Extracted records
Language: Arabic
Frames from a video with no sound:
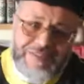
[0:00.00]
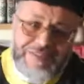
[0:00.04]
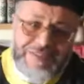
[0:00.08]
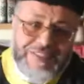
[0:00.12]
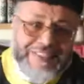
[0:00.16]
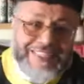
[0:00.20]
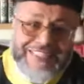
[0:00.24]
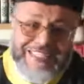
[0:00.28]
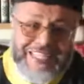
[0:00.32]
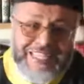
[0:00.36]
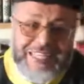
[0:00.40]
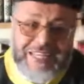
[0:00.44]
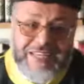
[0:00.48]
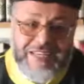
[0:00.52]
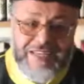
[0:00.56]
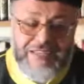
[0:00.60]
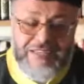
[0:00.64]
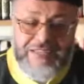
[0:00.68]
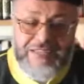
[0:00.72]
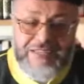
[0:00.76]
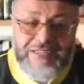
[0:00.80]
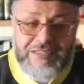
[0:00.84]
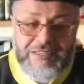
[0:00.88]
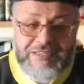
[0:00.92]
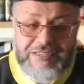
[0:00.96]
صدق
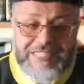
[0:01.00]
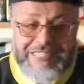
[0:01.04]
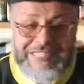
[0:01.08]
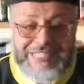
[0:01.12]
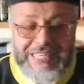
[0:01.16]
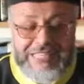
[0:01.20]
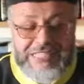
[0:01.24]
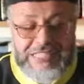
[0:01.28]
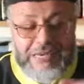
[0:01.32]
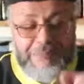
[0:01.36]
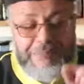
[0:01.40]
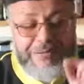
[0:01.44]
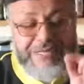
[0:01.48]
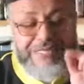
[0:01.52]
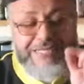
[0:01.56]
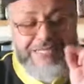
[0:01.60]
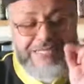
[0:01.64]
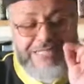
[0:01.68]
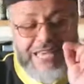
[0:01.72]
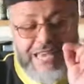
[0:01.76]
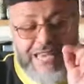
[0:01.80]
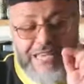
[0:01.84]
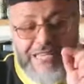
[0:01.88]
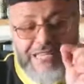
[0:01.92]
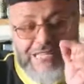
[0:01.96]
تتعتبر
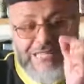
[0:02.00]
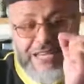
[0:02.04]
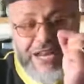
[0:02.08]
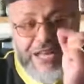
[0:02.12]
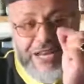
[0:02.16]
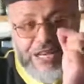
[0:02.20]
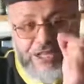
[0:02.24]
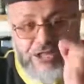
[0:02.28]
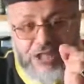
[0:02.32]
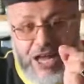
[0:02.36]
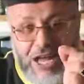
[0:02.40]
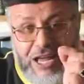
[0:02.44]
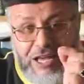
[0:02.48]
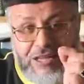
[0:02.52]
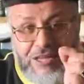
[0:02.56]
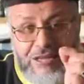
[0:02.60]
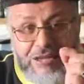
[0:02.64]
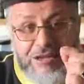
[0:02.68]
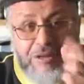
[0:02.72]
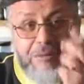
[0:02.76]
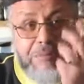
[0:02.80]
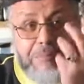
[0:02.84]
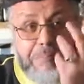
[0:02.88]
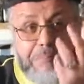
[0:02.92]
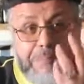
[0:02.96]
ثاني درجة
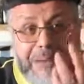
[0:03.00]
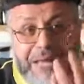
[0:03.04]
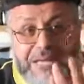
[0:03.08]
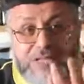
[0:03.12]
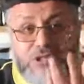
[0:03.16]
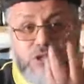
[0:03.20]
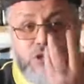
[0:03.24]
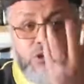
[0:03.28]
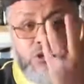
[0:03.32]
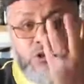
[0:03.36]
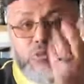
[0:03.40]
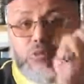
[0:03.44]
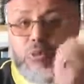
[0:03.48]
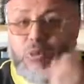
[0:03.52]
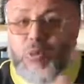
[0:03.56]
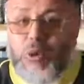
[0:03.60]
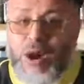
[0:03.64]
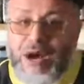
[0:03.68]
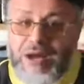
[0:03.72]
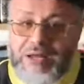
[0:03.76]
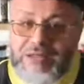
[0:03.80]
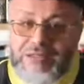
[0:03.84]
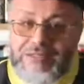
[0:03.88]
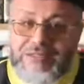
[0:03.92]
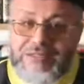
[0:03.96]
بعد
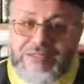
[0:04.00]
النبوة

Description of the task => Return all records verbatim and drop the pictures.

Output below =>
Language: Arabic
Frames from a video with no sound:
[0:00.00]
[0:00.04]
[0:00.08]
[0:00.12]
[0:00.16]
[0:00.20]
[0:00.24]
[0:00.28]
[0:00.32]
[0:00.36]
[0:00.40]
[0:00.44]
[0:00.48]
[0:00.52]
[0:00.56]
[0:00.60]
[0:00.64]
[0:00.68]
[0:00.72]
[0:00.76]
[0:00.80]
[0:00.84]
[0:00.88]
[0:00.92]
[0:00.96]
صدق
[0:01.00]
[0:01.04]
[0:01.08]
[0:01.12]
[0:01.16]
[0:01.20]
[0:01.24]
[0:01.28]
[0:01.32]
[0:01.36]
[0:01.40]
[0:01.44]
[0:01.48]
[0:01.52]
[0:01.56]
[0:01.60]
[0:01.64]
[0:01.68]
[0:01.72]
[0:01.76]
[0:01.80]
[0:01.84]
[0:01.88]
[0:01.92]
[0:01.96]
تتعتبر
[0:02.00]
[0:02.04]
[0:02.08]
[0:02.12]
[0:02.16]
[0:02.20]
[0:02.24]
[0:02.28]
[0:02.32]
[0:02.36]
[0:02.40]
[0:02.44]
[0:02.48]
[0:02.52]
[0:02.56]
[0:02.60]
[0:02.64]
[0:02.68]
[0:02.72]
[0:02.76]
[0:02.80]
[0:02.84]
[0:02.88]
[0:02.92]
[0:02.96]
ثاني درجة
[0:03.00]
[0:03.04]
[0:03.08]
[0:03.12]
[0:03.16]
[0:03.20]
[0:03.24]
[0:03.28]
[0:03.32]
[0:03.36]
[0:03.40]
[0:03.44]
[0:03.48]
[0:03.52]
[0:03.56]
[0:03.60]
[0:03.64]
[0:03.68]
[0:03.72]
[0:03.76]
[0:03.80]
[0:03.84]
[0:03.88]
[0:03.92]
[0:03.96]
بعد
[0:04.00]
النبوة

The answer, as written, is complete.